▶ Task details
From the entries below, copy every line holding the word "frames".

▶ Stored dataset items
——————————
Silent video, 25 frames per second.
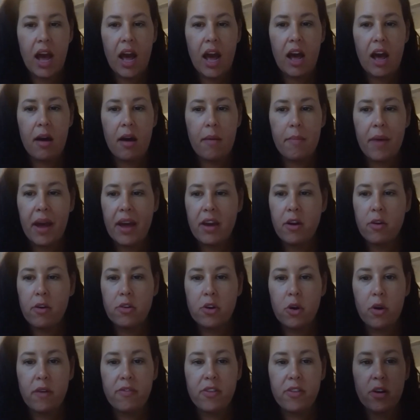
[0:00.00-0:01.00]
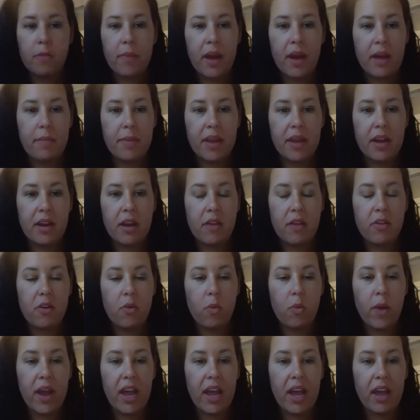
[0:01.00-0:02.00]
Um, I don't know if there might be
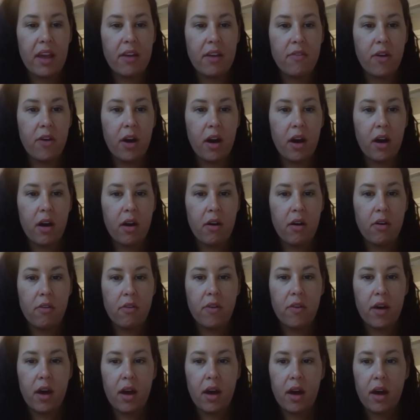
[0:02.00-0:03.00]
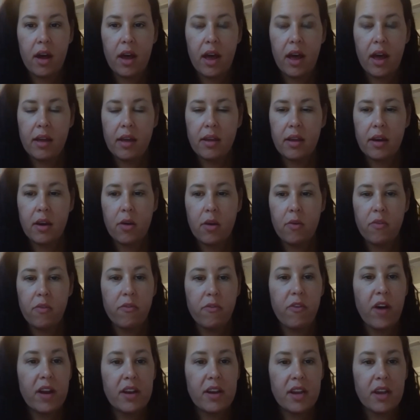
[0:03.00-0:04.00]
another wave of uh, you know
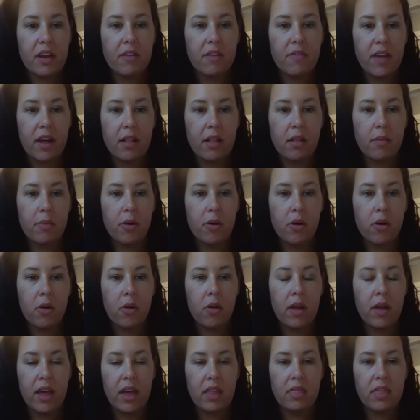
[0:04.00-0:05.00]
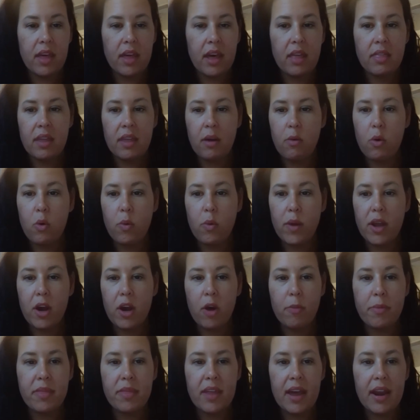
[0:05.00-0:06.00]
funding available, and then they will
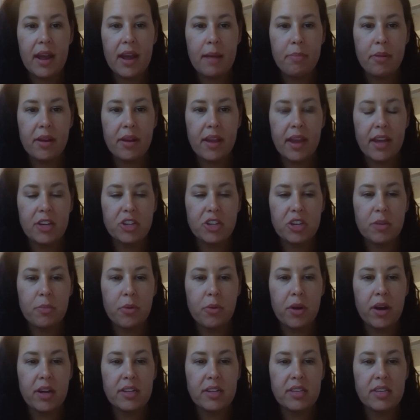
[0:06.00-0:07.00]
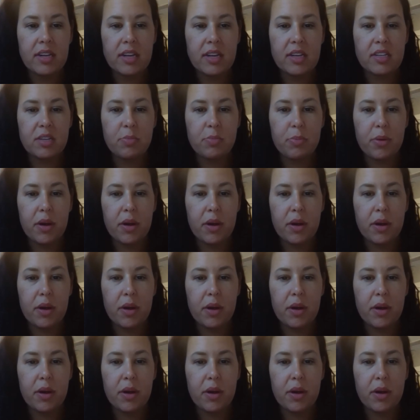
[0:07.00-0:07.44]
reopen that application process.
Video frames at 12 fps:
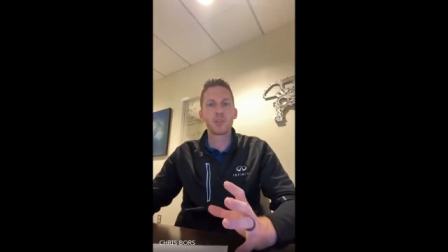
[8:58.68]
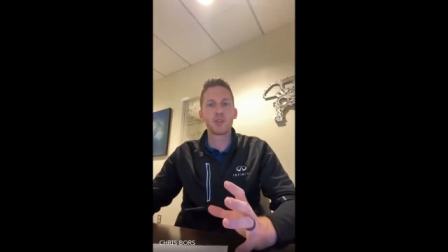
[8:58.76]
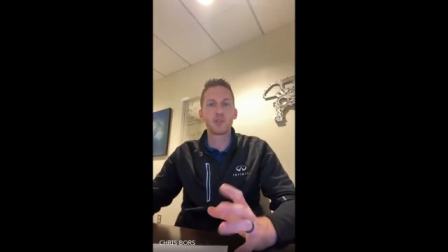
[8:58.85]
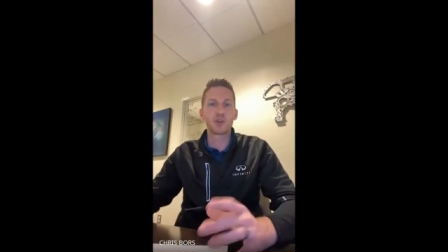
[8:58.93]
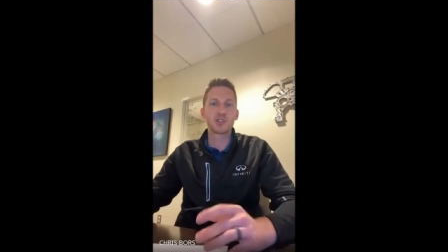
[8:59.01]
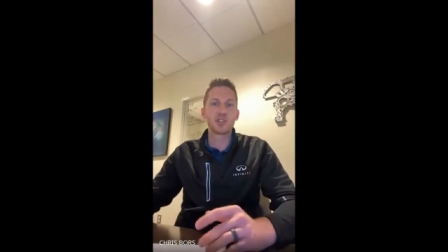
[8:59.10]

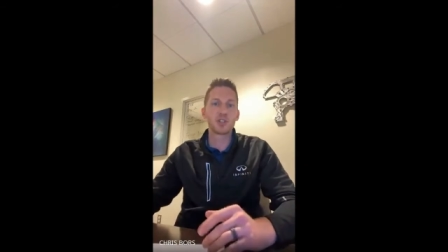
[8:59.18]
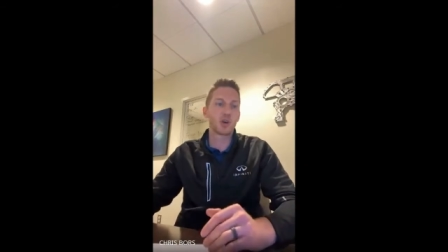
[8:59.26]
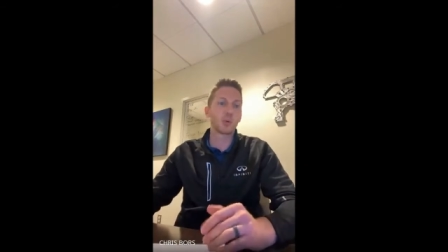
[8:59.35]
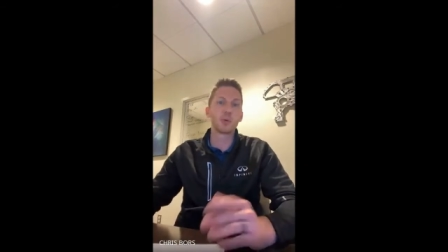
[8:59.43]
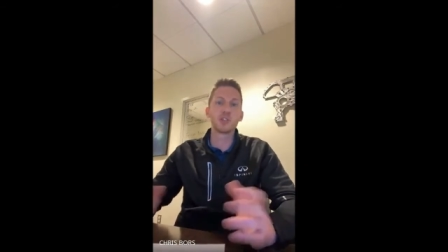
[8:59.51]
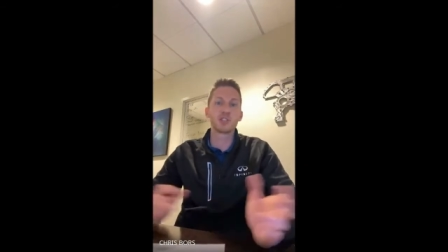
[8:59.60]
Versus
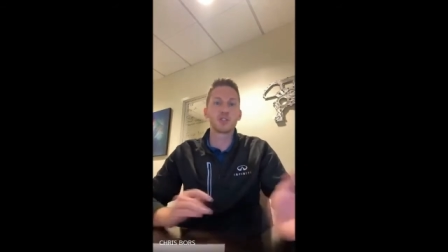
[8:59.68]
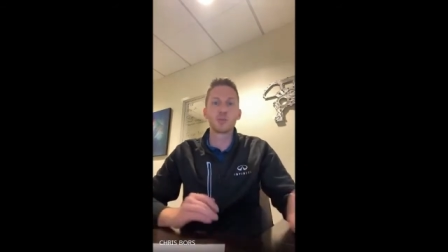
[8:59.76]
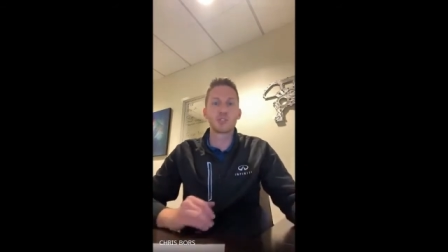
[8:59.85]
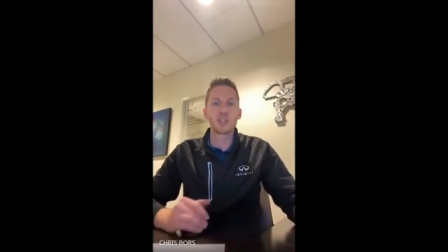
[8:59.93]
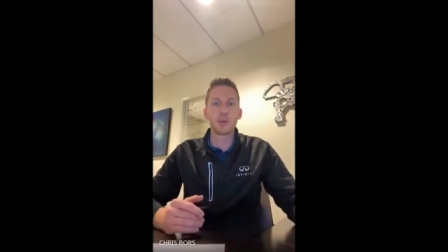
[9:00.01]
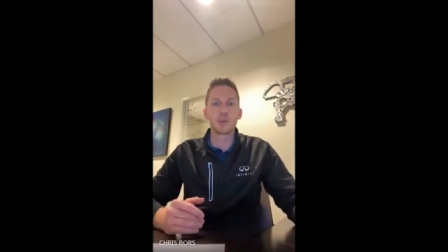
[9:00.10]
are we just doing
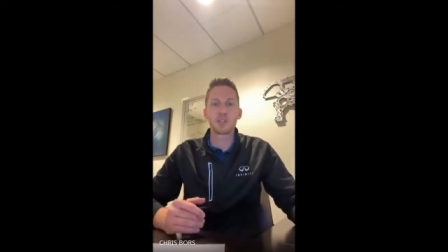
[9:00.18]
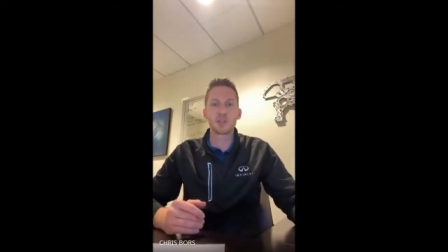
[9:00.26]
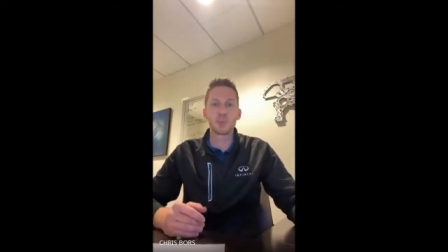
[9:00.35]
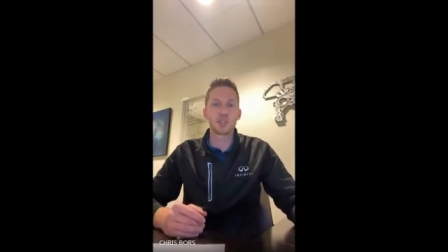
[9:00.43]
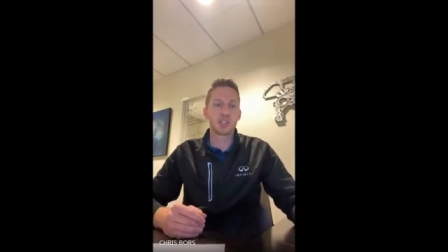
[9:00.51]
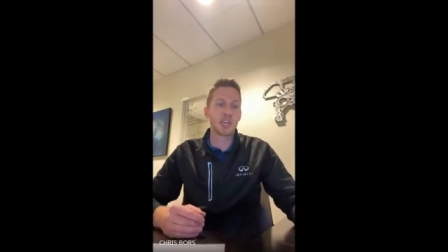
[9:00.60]
sandwiches,
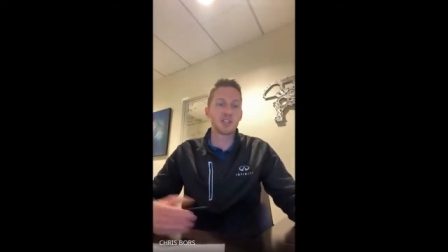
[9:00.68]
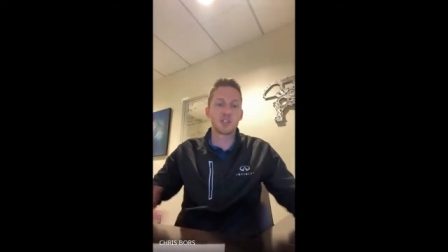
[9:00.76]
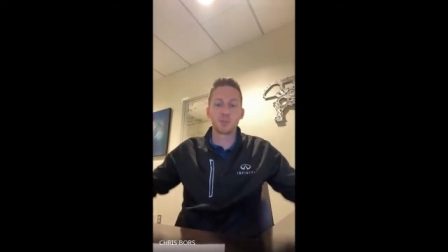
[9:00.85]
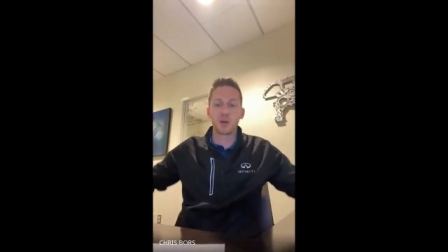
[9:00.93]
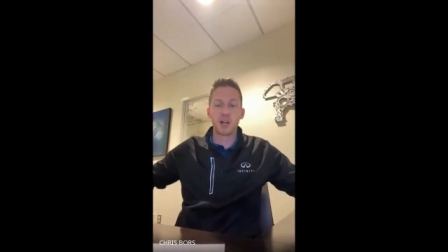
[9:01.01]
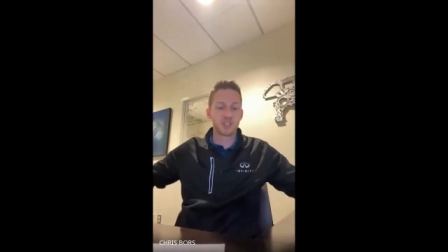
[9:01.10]
in which case you
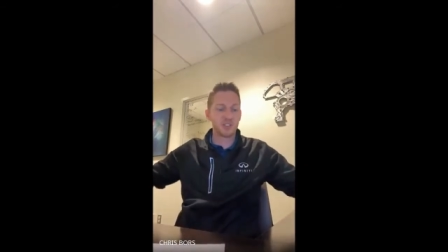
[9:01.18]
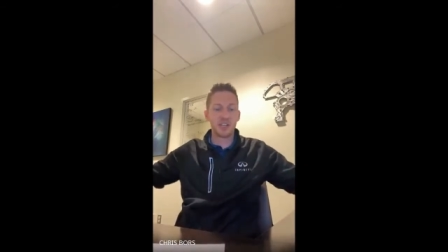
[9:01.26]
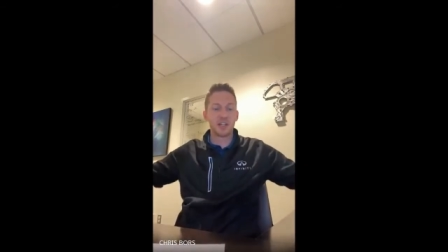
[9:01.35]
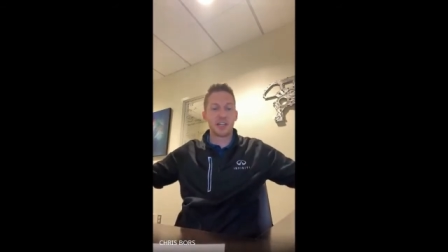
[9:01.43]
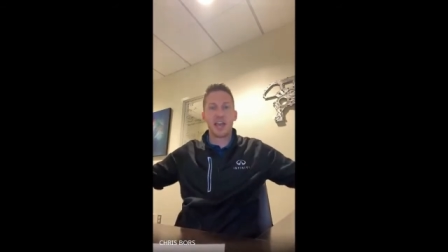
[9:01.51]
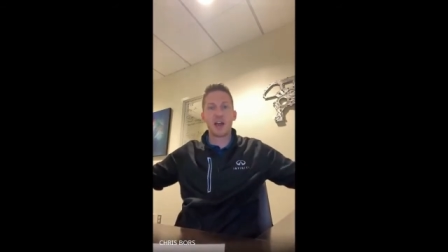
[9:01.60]
probably just
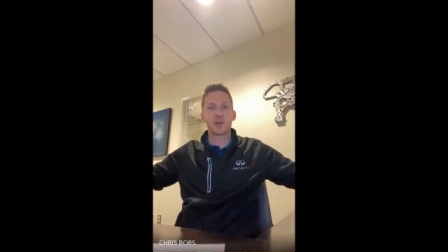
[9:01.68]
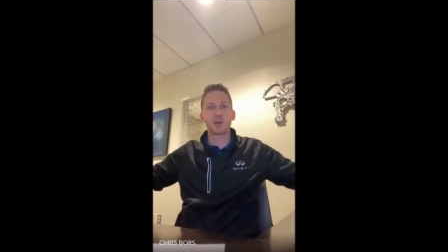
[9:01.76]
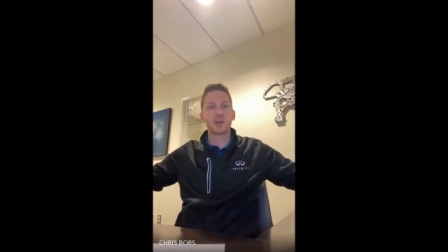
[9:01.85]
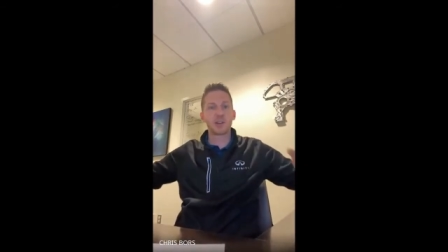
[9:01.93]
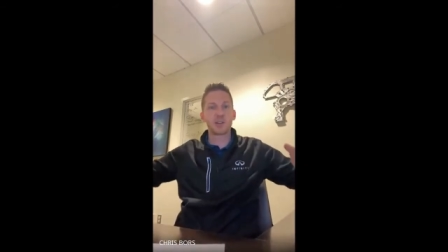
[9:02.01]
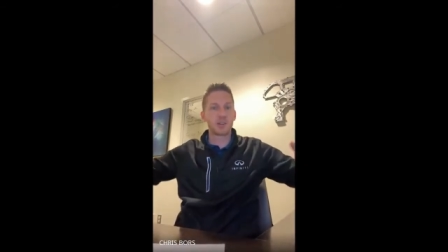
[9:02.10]
need a counter
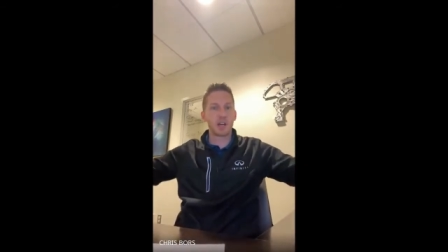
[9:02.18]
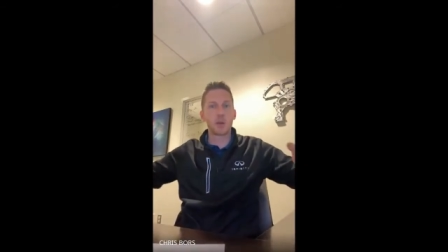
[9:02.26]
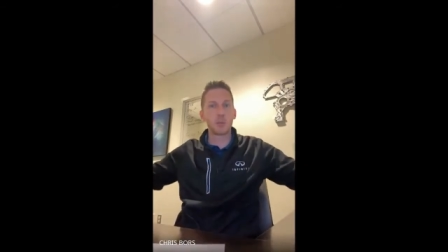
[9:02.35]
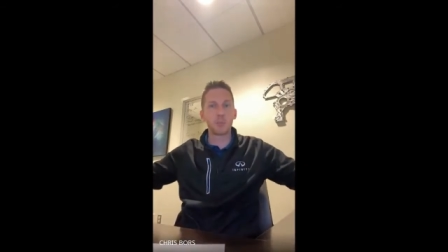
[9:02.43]
and a couple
——————————
▶ Answer
Silent video, 25 frames per second.
Video frames at 12 fps:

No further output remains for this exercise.